• Description of the task
The records that follow are to be repeated in full, with no pictures retained.

(Records excerpted from a collection)
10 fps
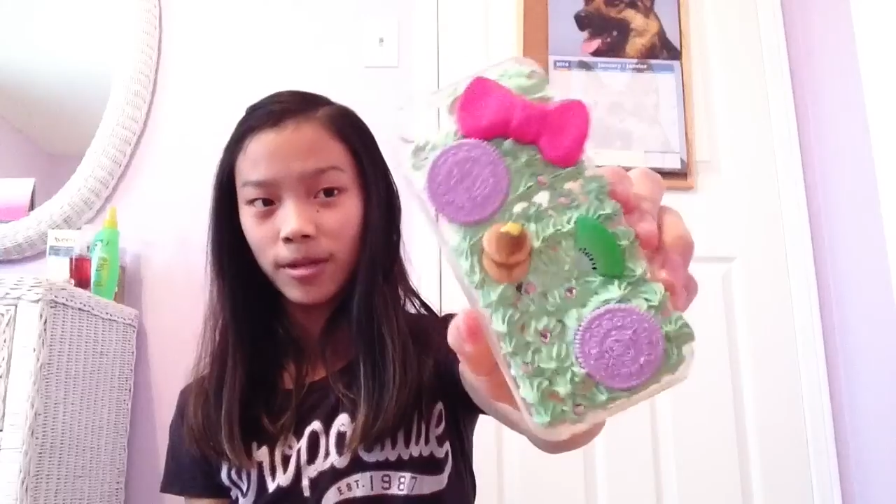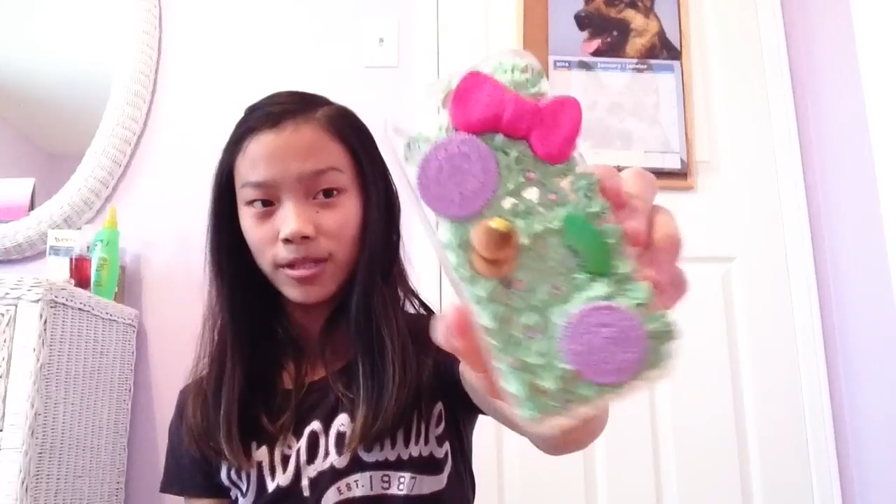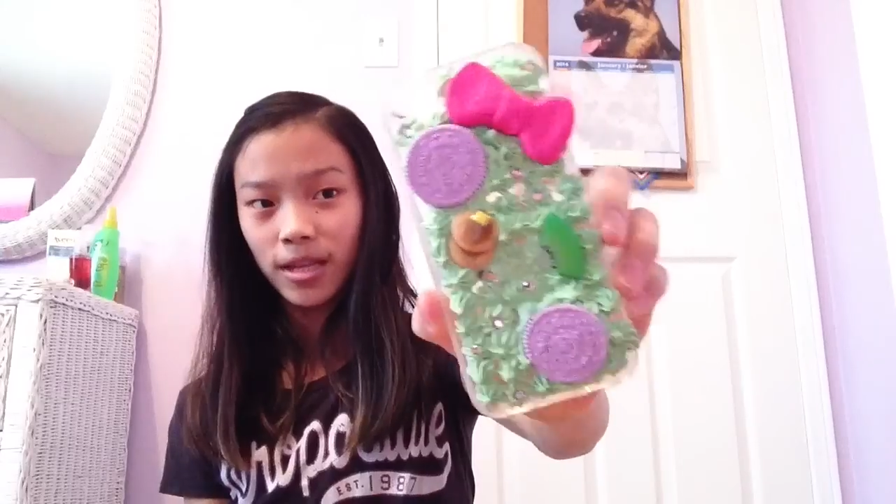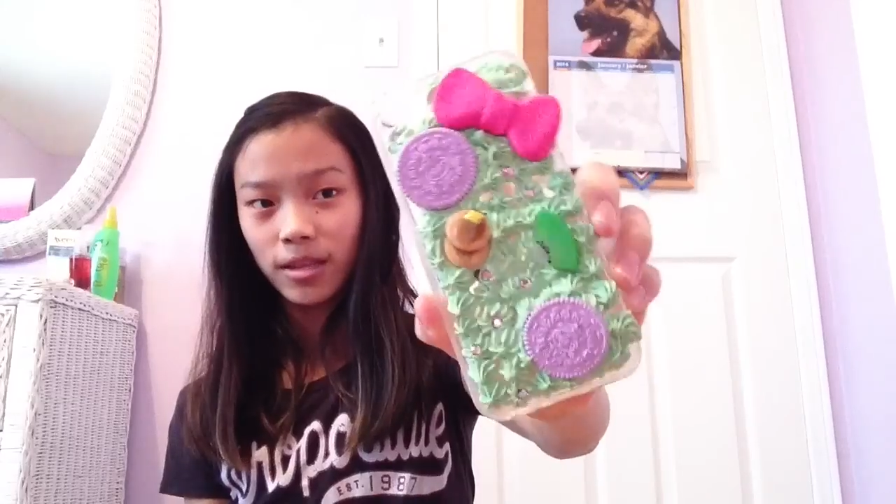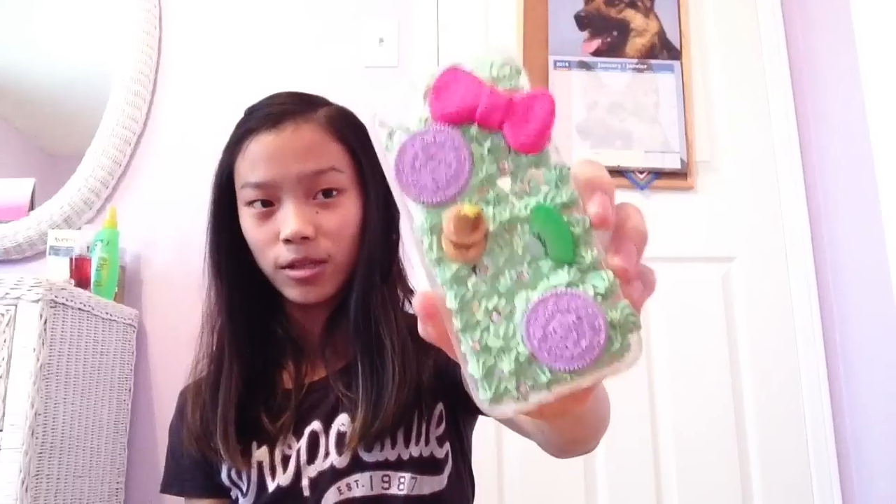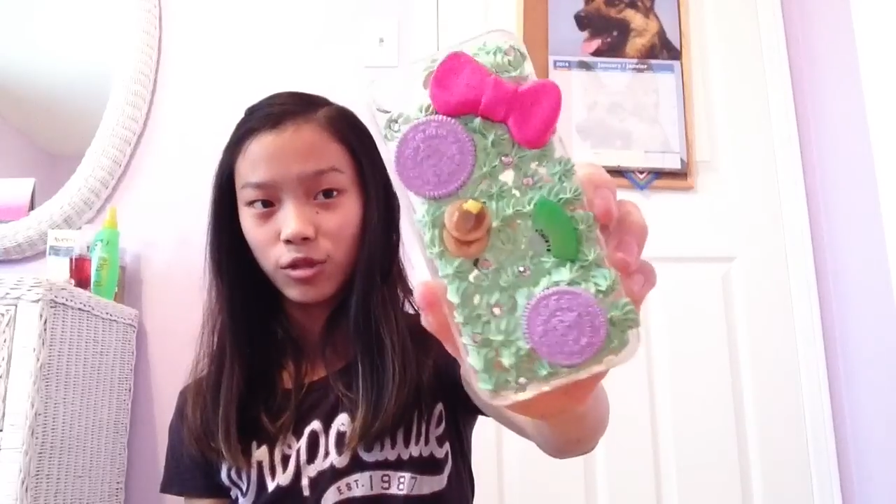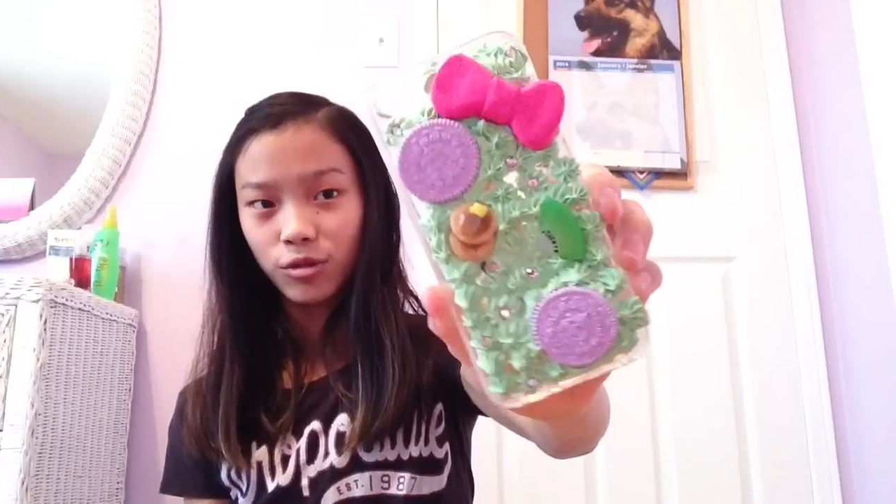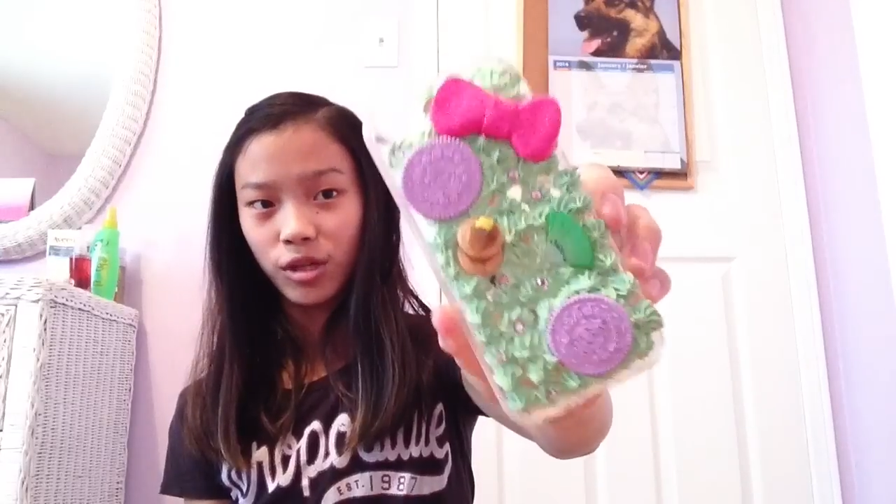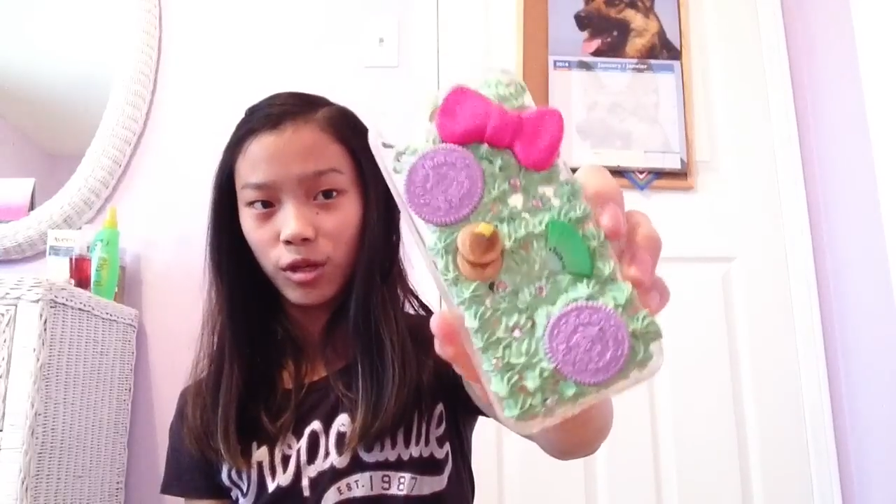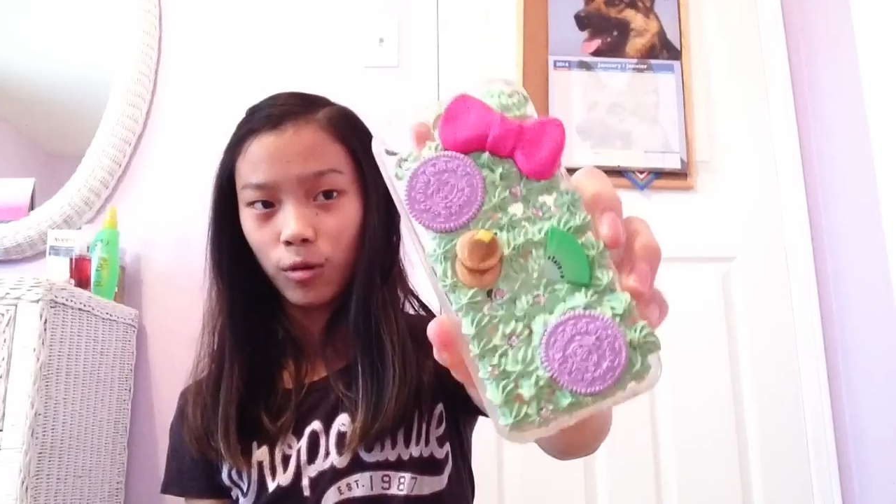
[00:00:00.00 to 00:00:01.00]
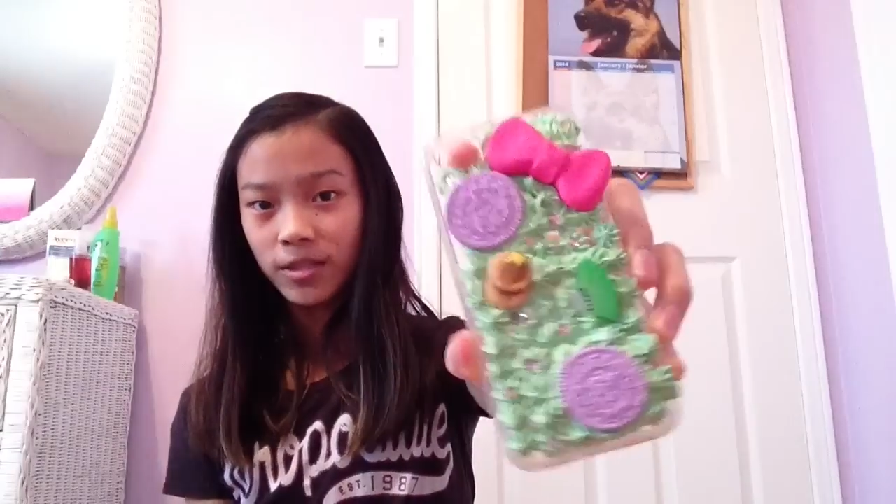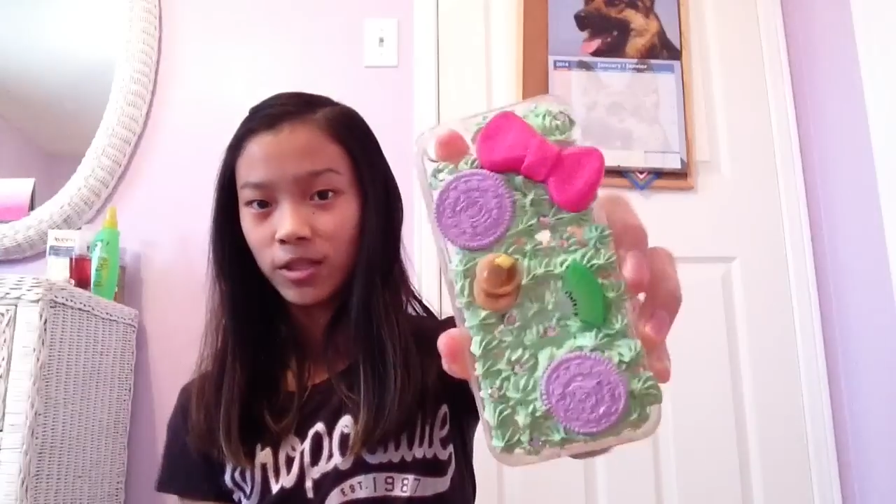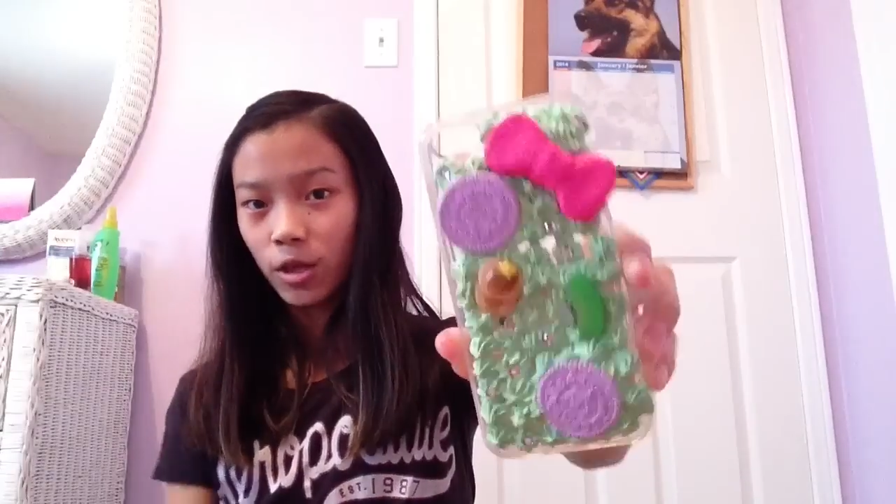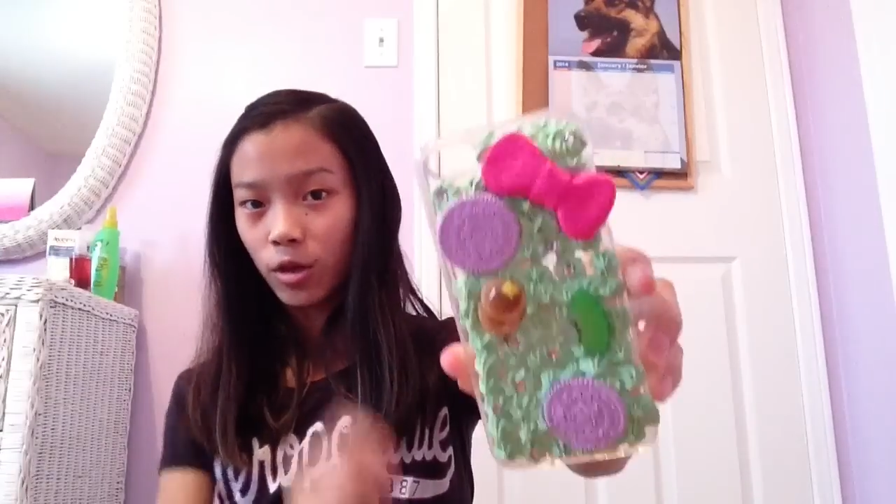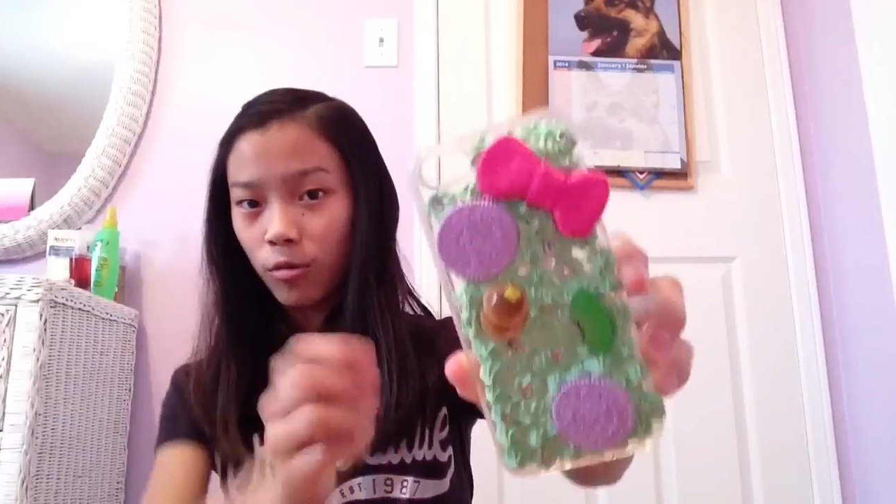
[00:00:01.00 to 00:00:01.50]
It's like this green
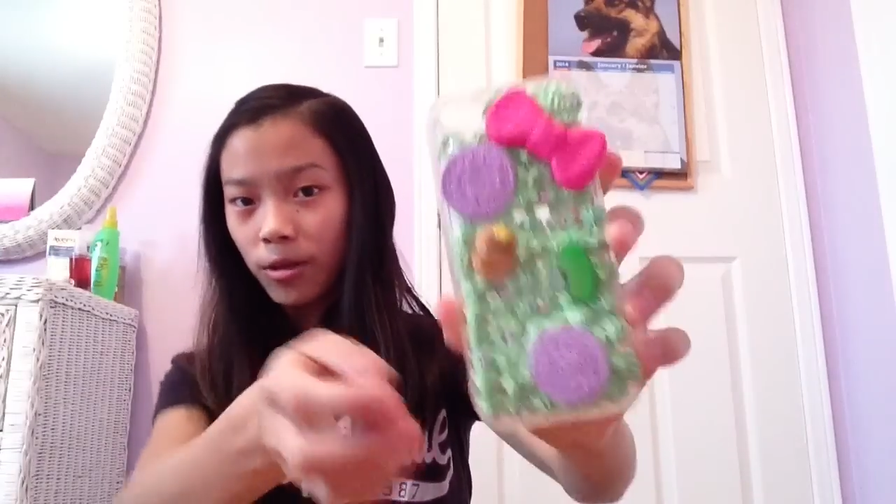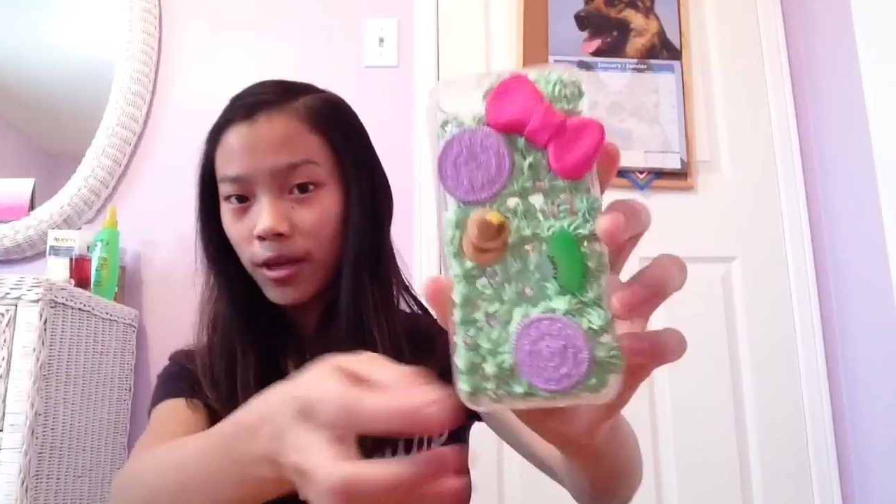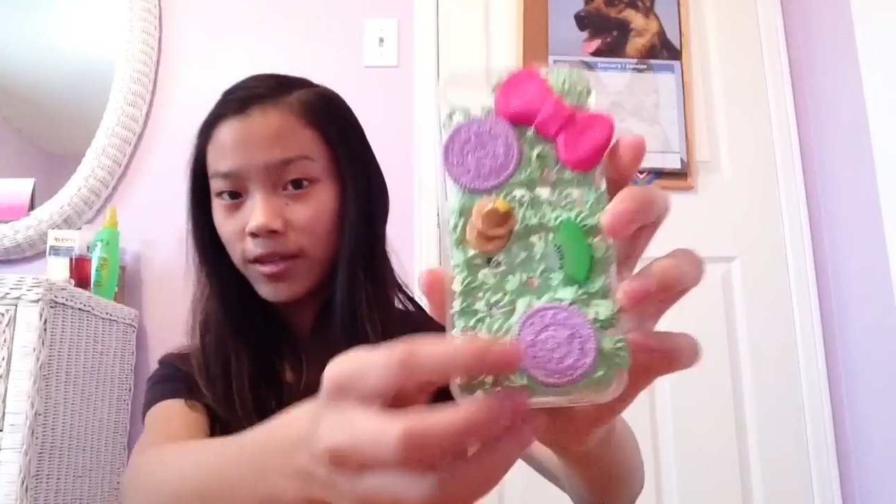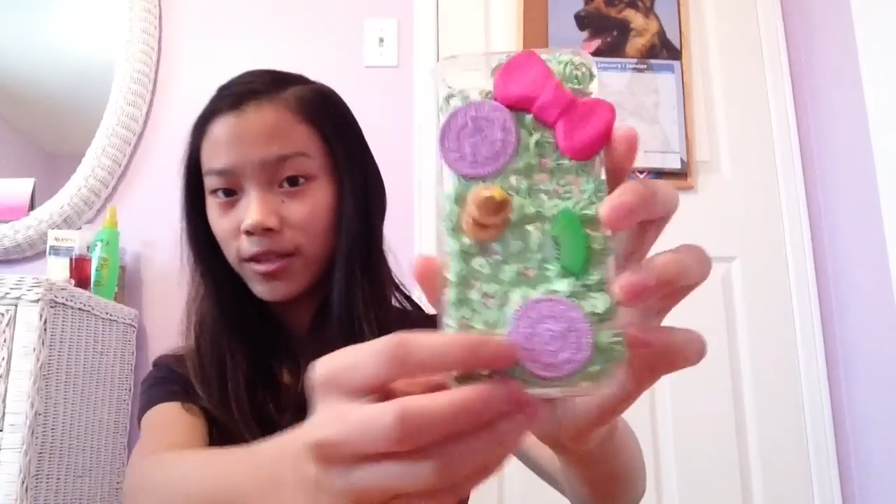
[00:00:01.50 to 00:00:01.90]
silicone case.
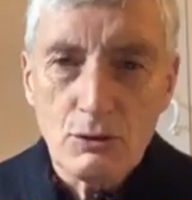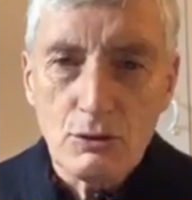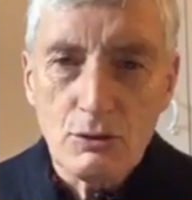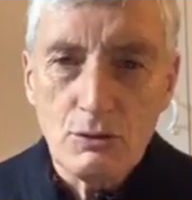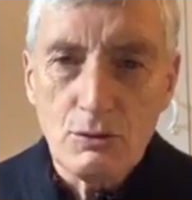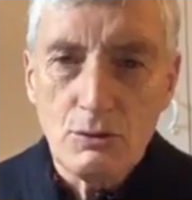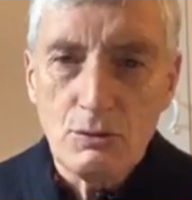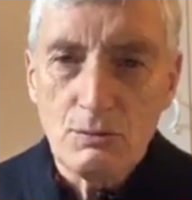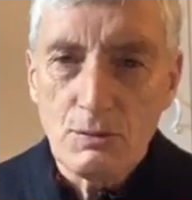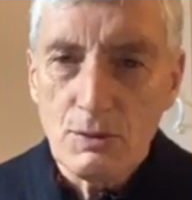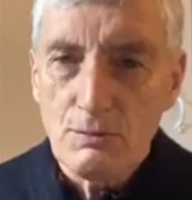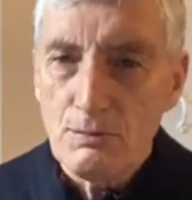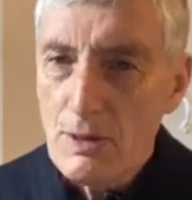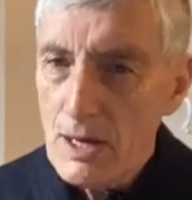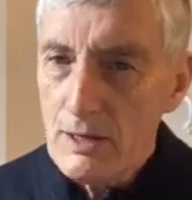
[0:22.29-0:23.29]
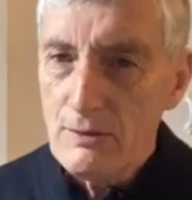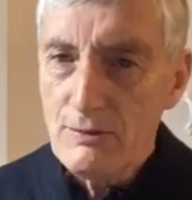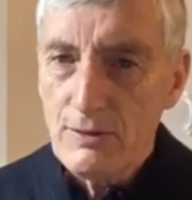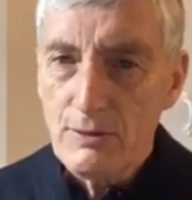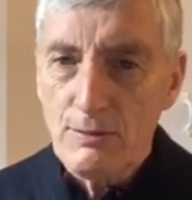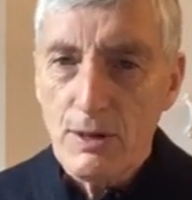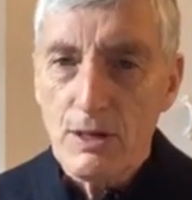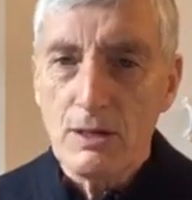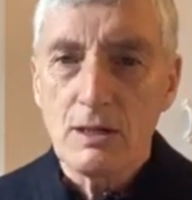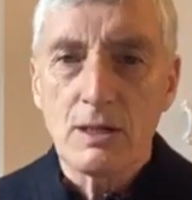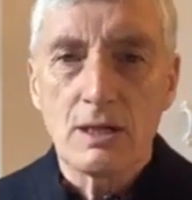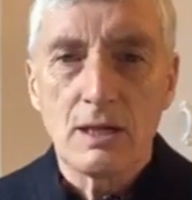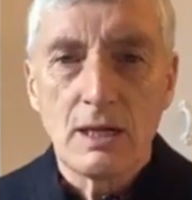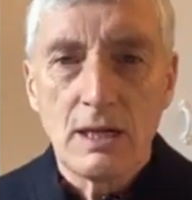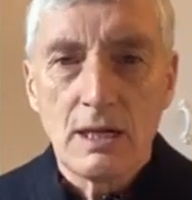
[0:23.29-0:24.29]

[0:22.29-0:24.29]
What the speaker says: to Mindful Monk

• Solution to this problem
10 fps
[00:00:00.00 to 00:00:01.00]
[00:00:01.00 to 00:00:01.50]
It's like this green
[00:00:01.50 to 00:00:01.90]
silicone case.
[0:22.29-0:23.29]
[0:23.29-0:24.29]

[0:22.29-0:24.29]
What the speaker says: to Mindful Monk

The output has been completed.